===== RECORDED INFORMATION =====
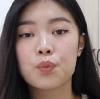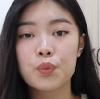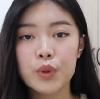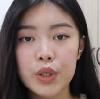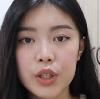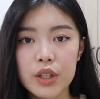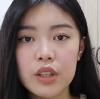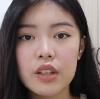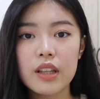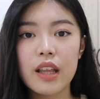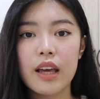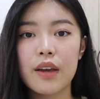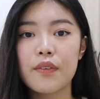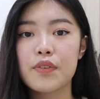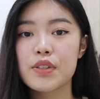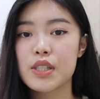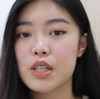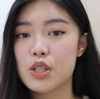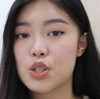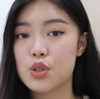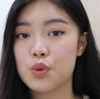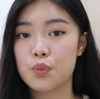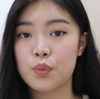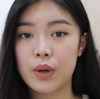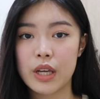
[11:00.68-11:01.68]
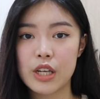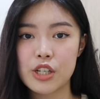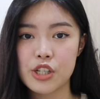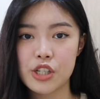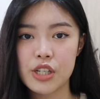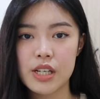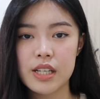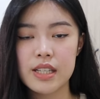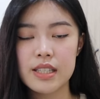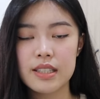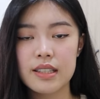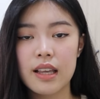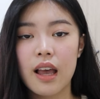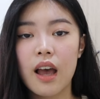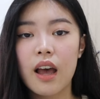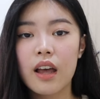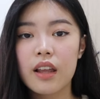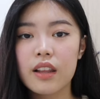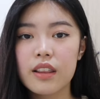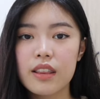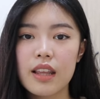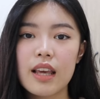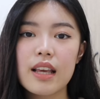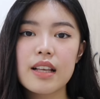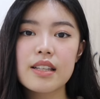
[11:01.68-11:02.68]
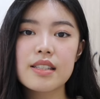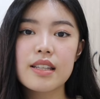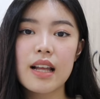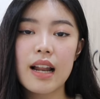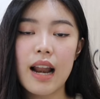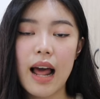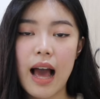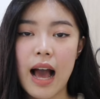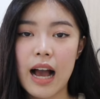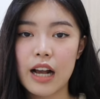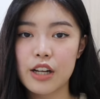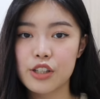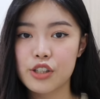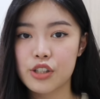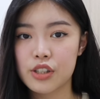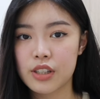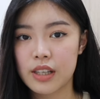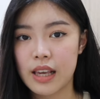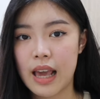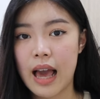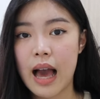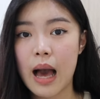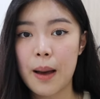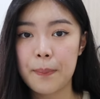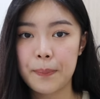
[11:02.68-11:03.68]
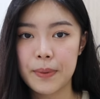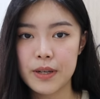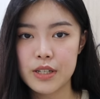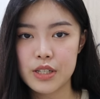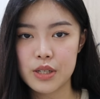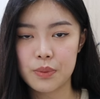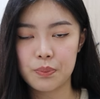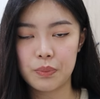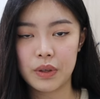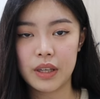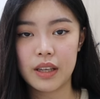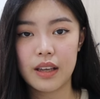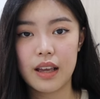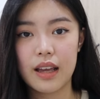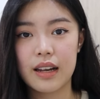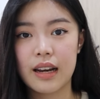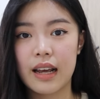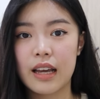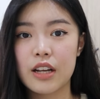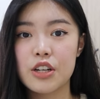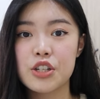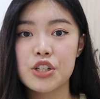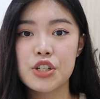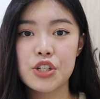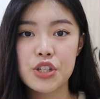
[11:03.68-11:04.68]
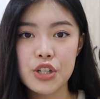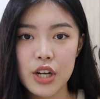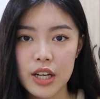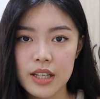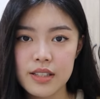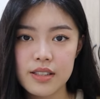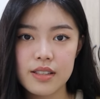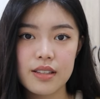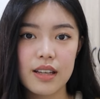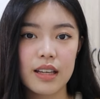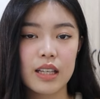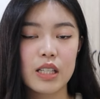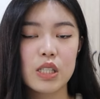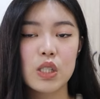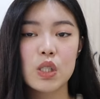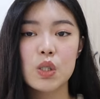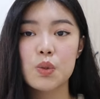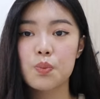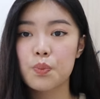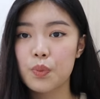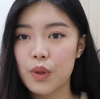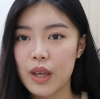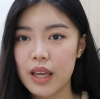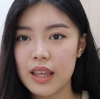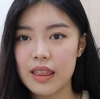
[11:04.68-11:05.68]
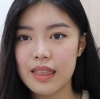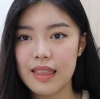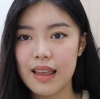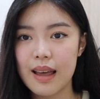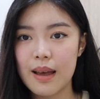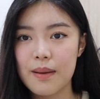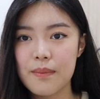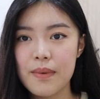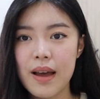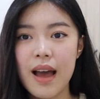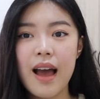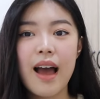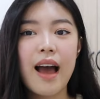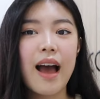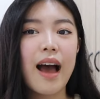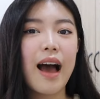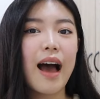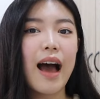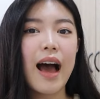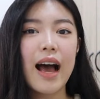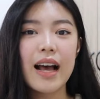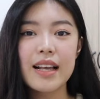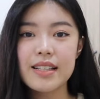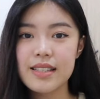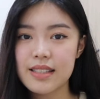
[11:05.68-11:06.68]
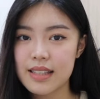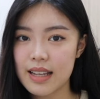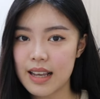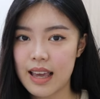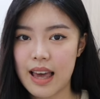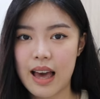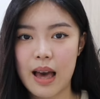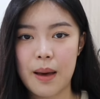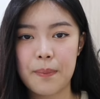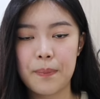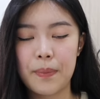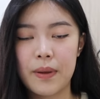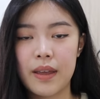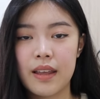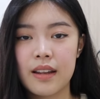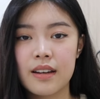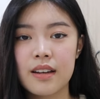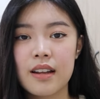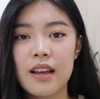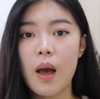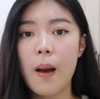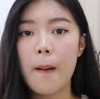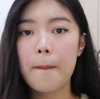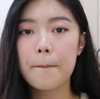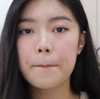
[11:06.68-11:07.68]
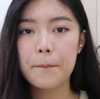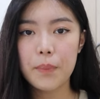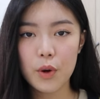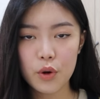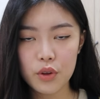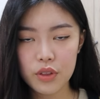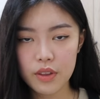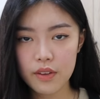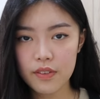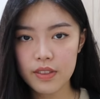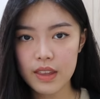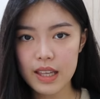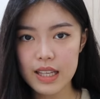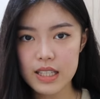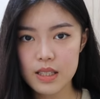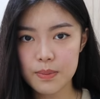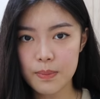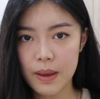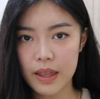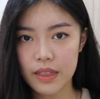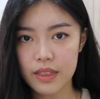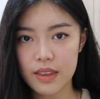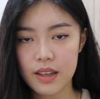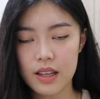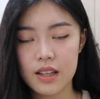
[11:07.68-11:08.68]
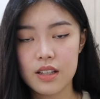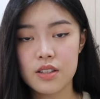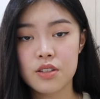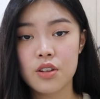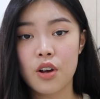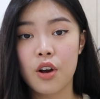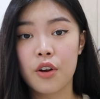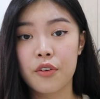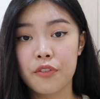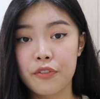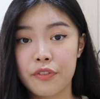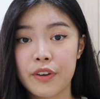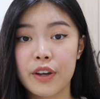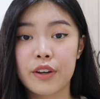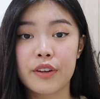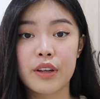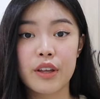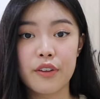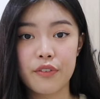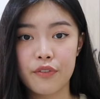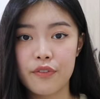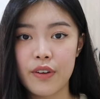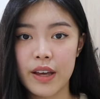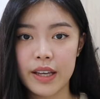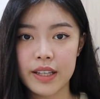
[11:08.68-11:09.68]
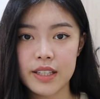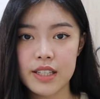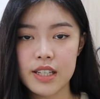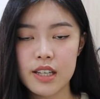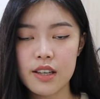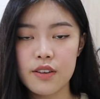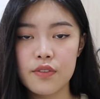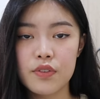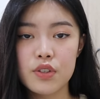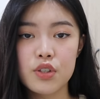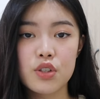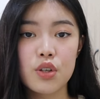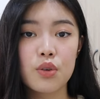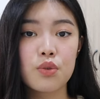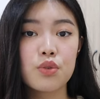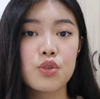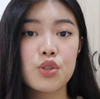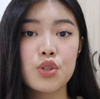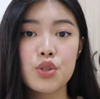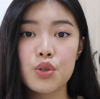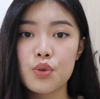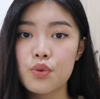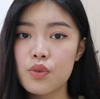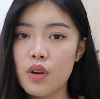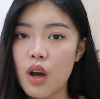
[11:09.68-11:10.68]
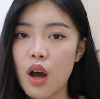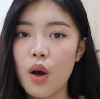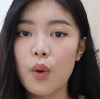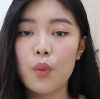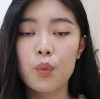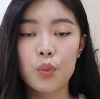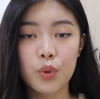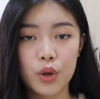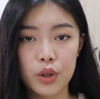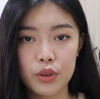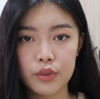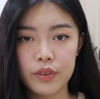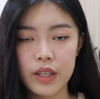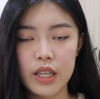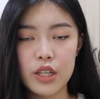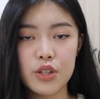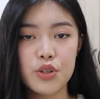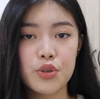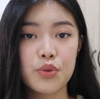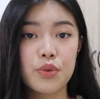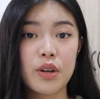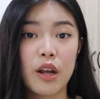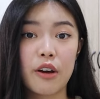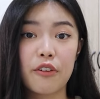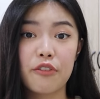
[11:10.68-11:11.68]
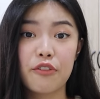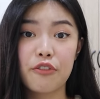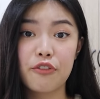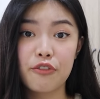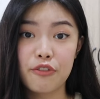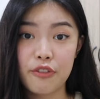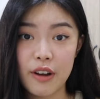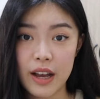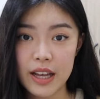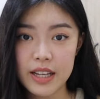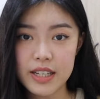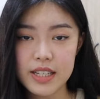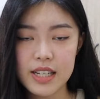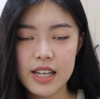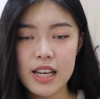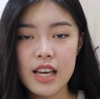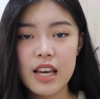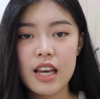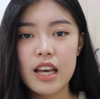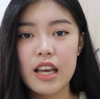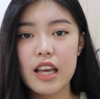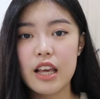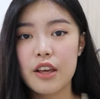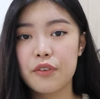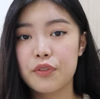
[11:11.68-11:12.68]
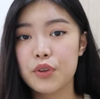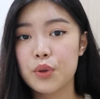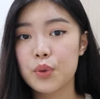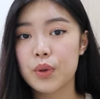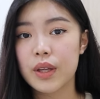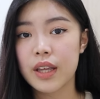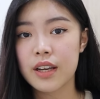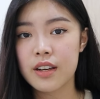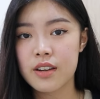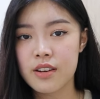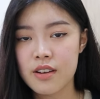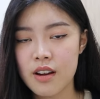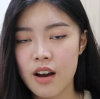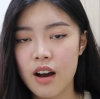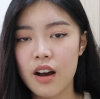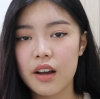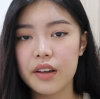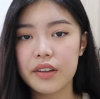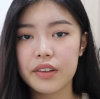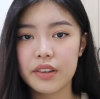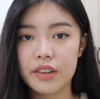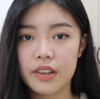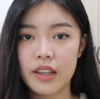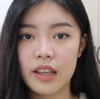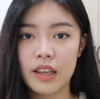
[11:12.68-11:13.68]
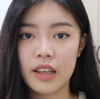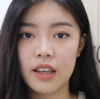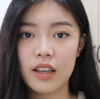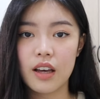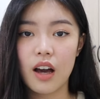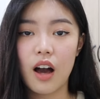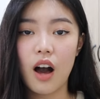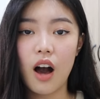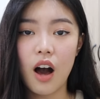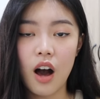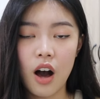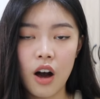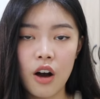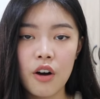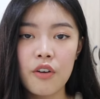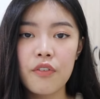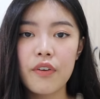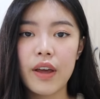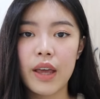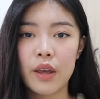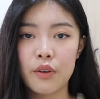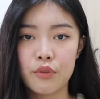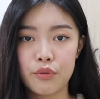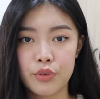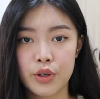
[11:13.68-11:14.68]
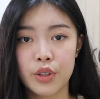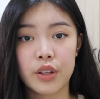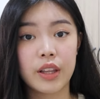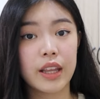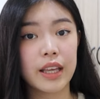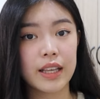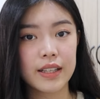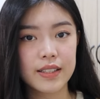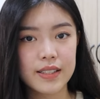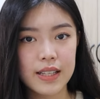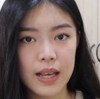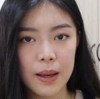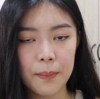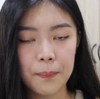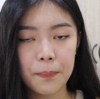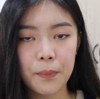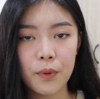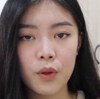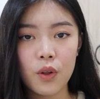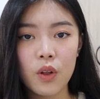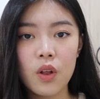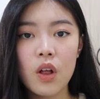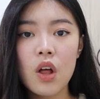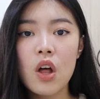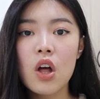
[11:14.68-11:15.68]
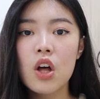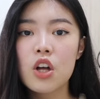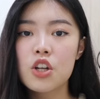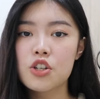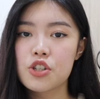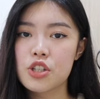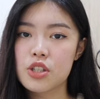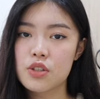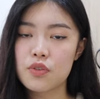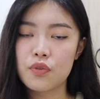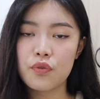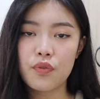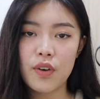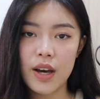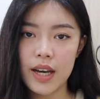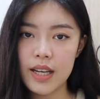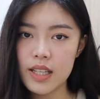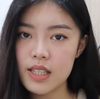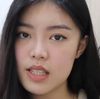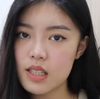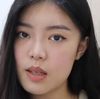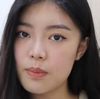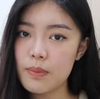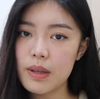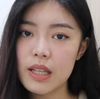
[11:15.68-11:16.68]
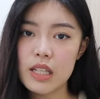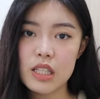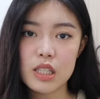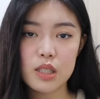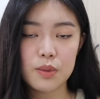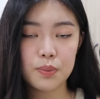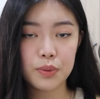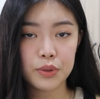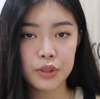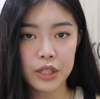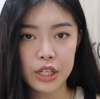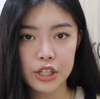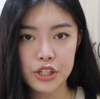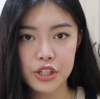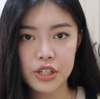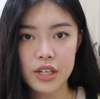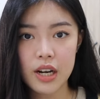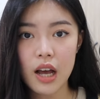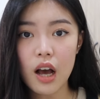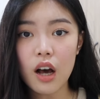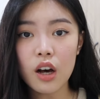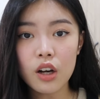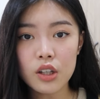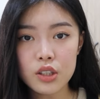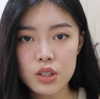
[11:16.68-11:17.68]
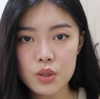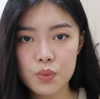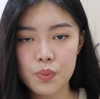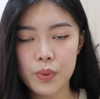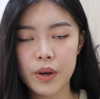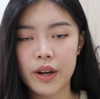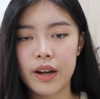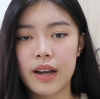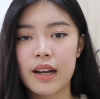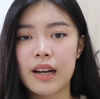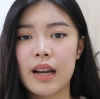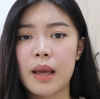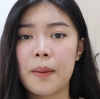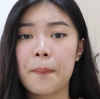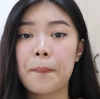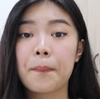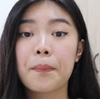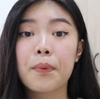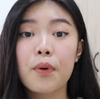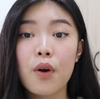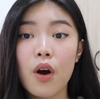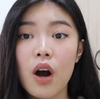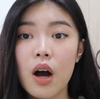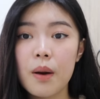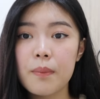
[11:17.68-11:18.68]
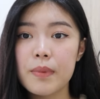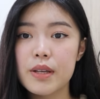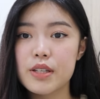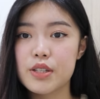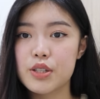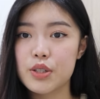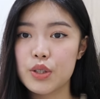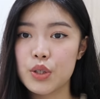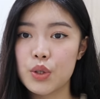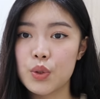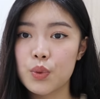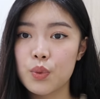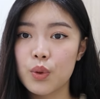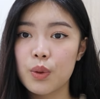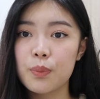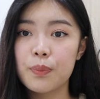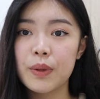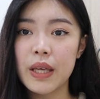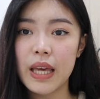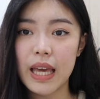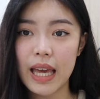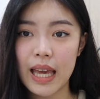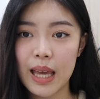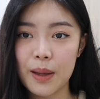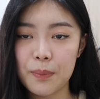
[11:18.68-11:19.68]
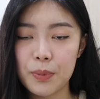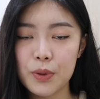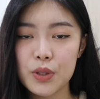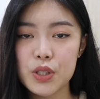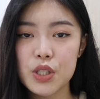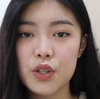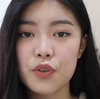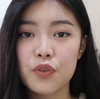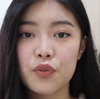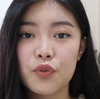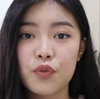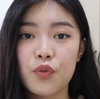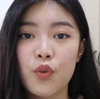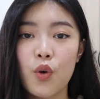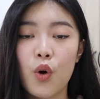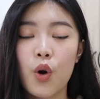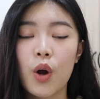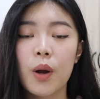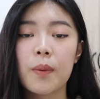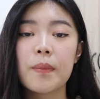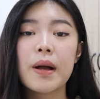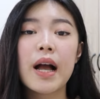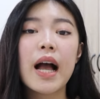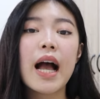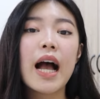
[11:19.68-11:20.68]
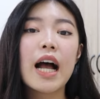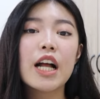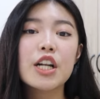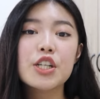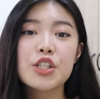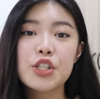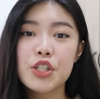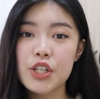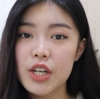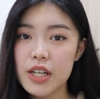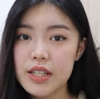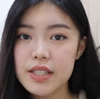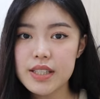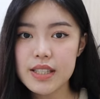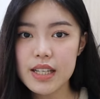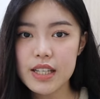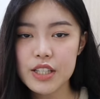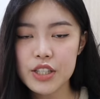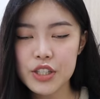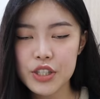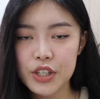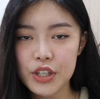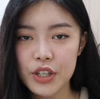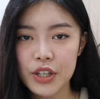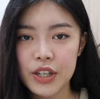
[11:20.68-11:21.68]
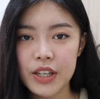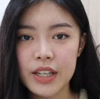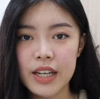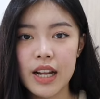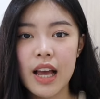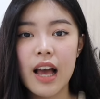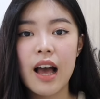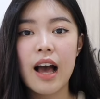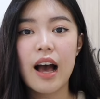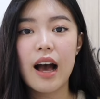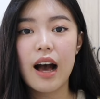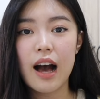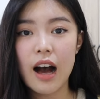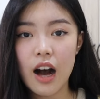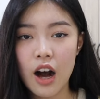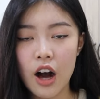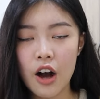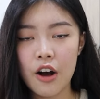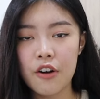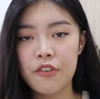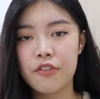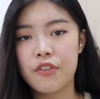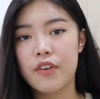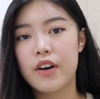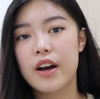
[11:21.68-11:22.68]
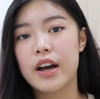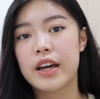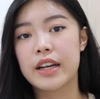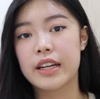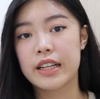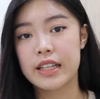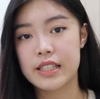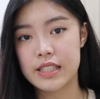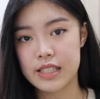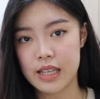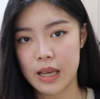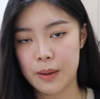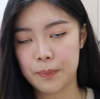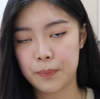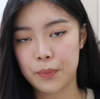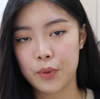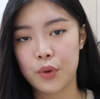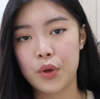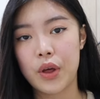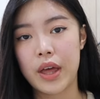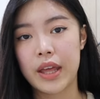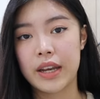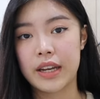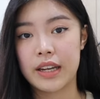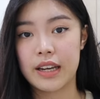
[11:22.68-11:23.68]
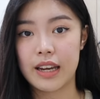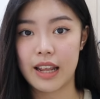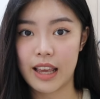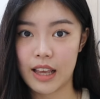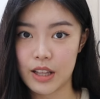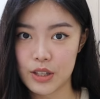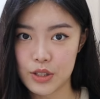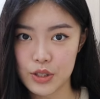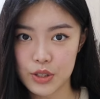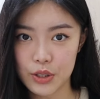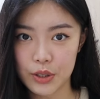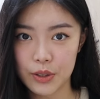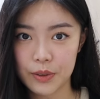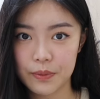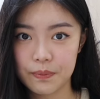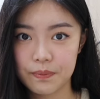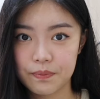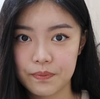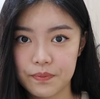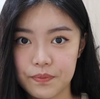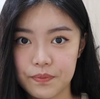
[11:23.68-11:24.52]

real life situations, things that actually happened to me, and I just explain them as they happen. Both of these methods are very effective, so do not worry, do not fret if you cannot think of a real example. Just find some inspiration elsewhere, and I promise you will be able to form just as good of an example and an answer.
=====
## EXERCISE
Reproduce the lines above starting at the one with "[11:12.68-11:13.68]" and ending at the one with "[11:22.68-11:23.68]", both included, exactly and with no pictures.

## EXERCISE RESULT
[11:12.68-11:13.68]
[11:13.68-11:14.68]
[11:14.68-11:15.68]
[11:15.68-11:16.68]
[11:16.68-11:17.68]
[11:17.68-11:18.68]
[11:18.68-11:19.68]
[11:19.68-11:20.68]
[11:20.68-11:21.68]
[11:21.68-11:22.68]
[11:22.68-11:23.68]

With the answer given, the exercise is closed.